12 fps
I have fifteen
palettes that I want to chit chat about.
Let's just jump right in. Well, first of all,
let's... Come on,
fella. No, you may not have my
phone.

=====

Word for word, copy out the data.

Response.
12 fps
I have fifteen
palettes that I want to chit chat about.
Let's just jump right in. Well, first of all,
let's... Come on,
fella. No, you may not have my
phone.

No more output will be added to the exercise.